Please copy every record below exactly, but leave the pictures out.

[Stored data entries]
########

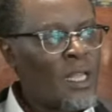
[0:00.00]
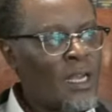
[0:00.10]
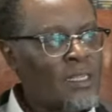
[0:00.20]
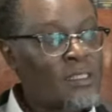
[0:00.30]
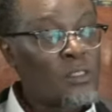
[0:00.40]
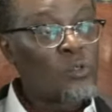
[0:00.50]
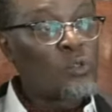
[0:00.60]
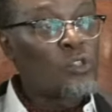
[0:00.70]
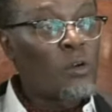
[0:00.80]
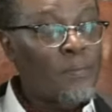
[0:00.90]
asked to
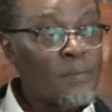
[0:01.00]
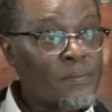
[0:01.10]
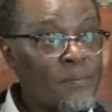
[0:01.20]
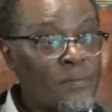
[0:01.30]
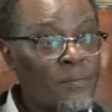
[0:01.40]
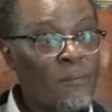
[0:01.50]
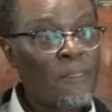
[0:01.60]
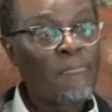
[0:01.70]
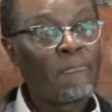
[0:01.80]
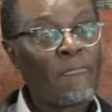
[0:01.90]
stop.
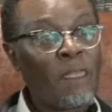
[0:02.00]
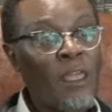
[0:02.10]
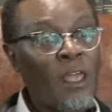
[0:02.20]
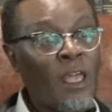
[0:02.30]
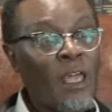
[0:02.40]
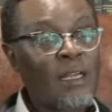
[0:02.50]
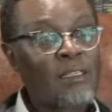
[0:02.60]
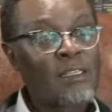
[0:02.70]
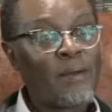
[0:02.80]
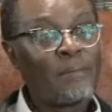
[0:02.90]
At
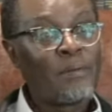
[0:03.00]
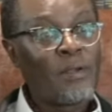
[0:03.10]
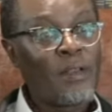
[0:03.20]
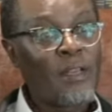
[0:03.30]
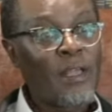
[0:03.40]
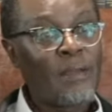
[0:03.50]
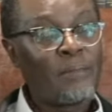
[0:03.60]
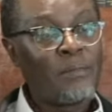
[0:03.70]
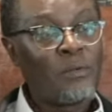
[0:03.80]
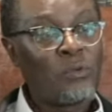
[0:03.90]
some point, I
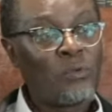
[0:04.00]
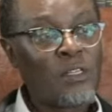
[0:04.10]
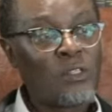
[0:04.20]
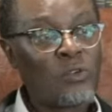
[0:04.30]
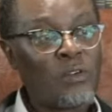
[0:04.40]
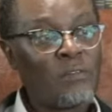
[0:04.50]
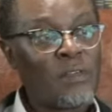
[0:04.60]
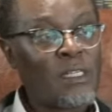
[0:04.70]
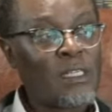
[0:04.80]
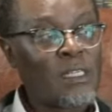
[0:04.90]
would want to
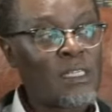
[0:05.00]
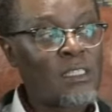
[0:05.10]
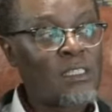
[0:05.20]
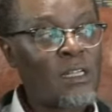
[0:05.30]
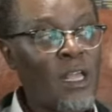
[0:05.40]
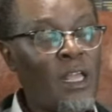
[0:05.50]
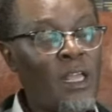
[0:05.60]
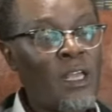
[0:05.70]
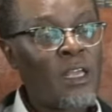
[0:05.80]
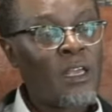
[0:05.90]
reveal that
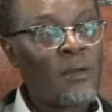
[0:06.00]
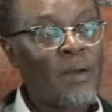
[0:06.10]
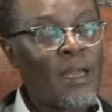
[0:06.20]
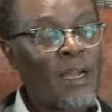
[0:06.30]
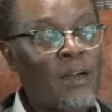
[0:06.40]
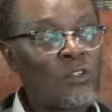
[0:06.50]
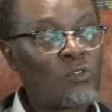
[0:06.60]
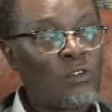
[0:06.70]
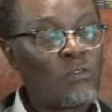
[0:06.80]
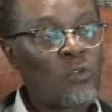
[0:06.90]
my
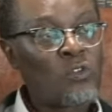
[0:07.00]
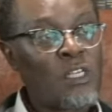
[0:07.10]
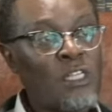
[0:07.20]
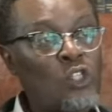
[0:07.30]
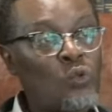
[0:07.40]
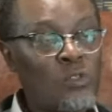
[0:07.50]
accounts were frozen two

########

**TASK RESULT**
[0:00.00]
[0:00.10]
[0:00.20]
[0:00.30]
[0:00.40]
[0:00.50]
[0:00.60]
[0:00.70]
[0:00.80]
[0:00.90]
asked to
[0:01.00]
[0:01.10]
[0:01.20]
[0:01.30]
[0:01.40]
[0:01.50]
[0:01.60]
[0:01.70]
[0:01.80]
[0:01.90]
stop.
[0:02.00]
[0:02.10]
[0:02.20]
[0:02.30]
[0:02.40]
[0:02.50]
[0:02.60]
[0:02.70]
[0:02.80]
[0:02.90]
At
[0:03.00]
[0:03.10]
[0:03.20]
[0:03.30]
[0:03.40]
[0:03.50]
[0:03.60]
[0:03.70]
[0:03.80]
[0:03.90]
some point, I
[0:04.00]
[0:04.10]
[0:04.20]
[0:04.30]
[0:04.40]
[0:04.50]
[0:04.60]
[0:04.70]
[0:04.80]
[0:04.90]
would want to
[0:05.00]
[0:05.10]
[0:05.20]
[0:05.30]
[0:05.40]
[0:05.50]
[0:05.60]
[0:05.70]
[0:05.80]
[0:05.90]
reveal that
[0:06.00]
[0:06.10]
[0:06.20]
[0:06.30]
[0:06.40]
[0:06.50]
[0:06.60]
[0:06.70]
[0:06.80]
[0:06.90]
my
[0:07.00]
[0:07.10]
[0:07.20]
[0:07.30]
[0:07.40]
[0:07.50]
accounts were frozen two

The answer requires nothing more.